Domingo, 25 de junio

Hay cuatro gotas de sangre caliente en mis venas, pero bastan para meterme donde siempre me digo que no quiero estar. No consigo remediarlo. Discusiones estériles y sin vuelo, guerras ajenas y burdas donde nunca se gana nada y se enturbia algún afecto. Tendría que aplicar la lógica hidrodinámica de la natación que mencionó el otro día Loriga: nunca mirar a los rivales de los lados; la carrera, en realidad, es contra uno mismo. A su vez, me encanta discutir, toda la noche si es necesario, con buenos encajadores. Yo creo que lo soy. Una vez leí, no recuerdo dónde, que “si una discusión no da luz, al menos da calor”.
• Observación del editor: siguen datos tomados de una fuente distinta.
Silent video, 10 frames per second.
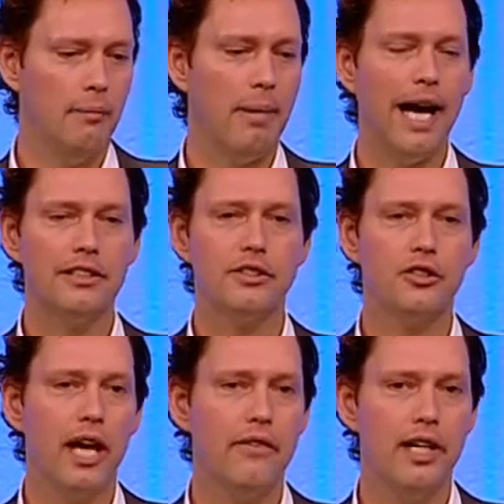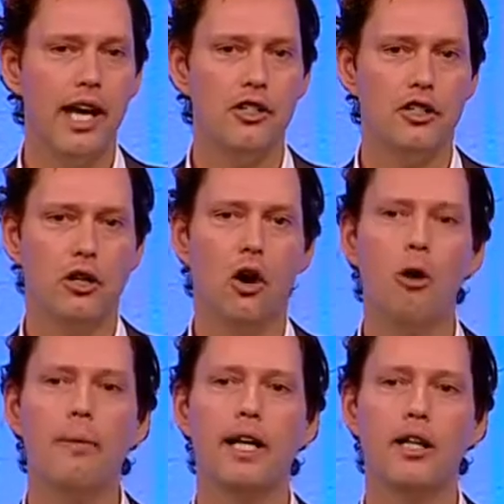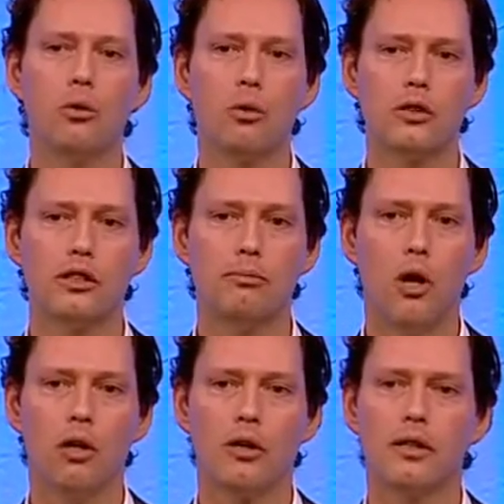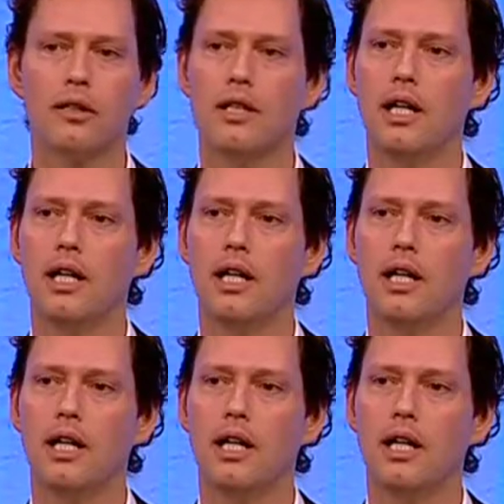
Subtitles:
passenger aviation, all making the world smaller,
El casco varado del buque Antártico en la playa de Somo me recuerda al esqueleto de ballena que aparece en una escena de Leviatán, la maravilla de Andréi Zviáguintsev. El Antártico encalló en el 59 y la película es del 2014, pero siempre me pareció el esqueleto de una ballena. El cine es capaz, no pocas veces, de encarnar lo que antes solo se ha imaginado o intuido. Lo opuesto a una prefiguración, pero no menos extraño. Leo que el Antártico, construido en 1914, fue reparado en Sestao en 1948 y se convirtió, junto al Ártico, en los dos únicos buques con capacidad frigorífica de pabellón nacional. En la maniobra de entrada a la bahía, el motor sufrió una avería y el barco quedó a la deriva hasta la playa. Fue desguazado en el lugar, despedazado como una ballena.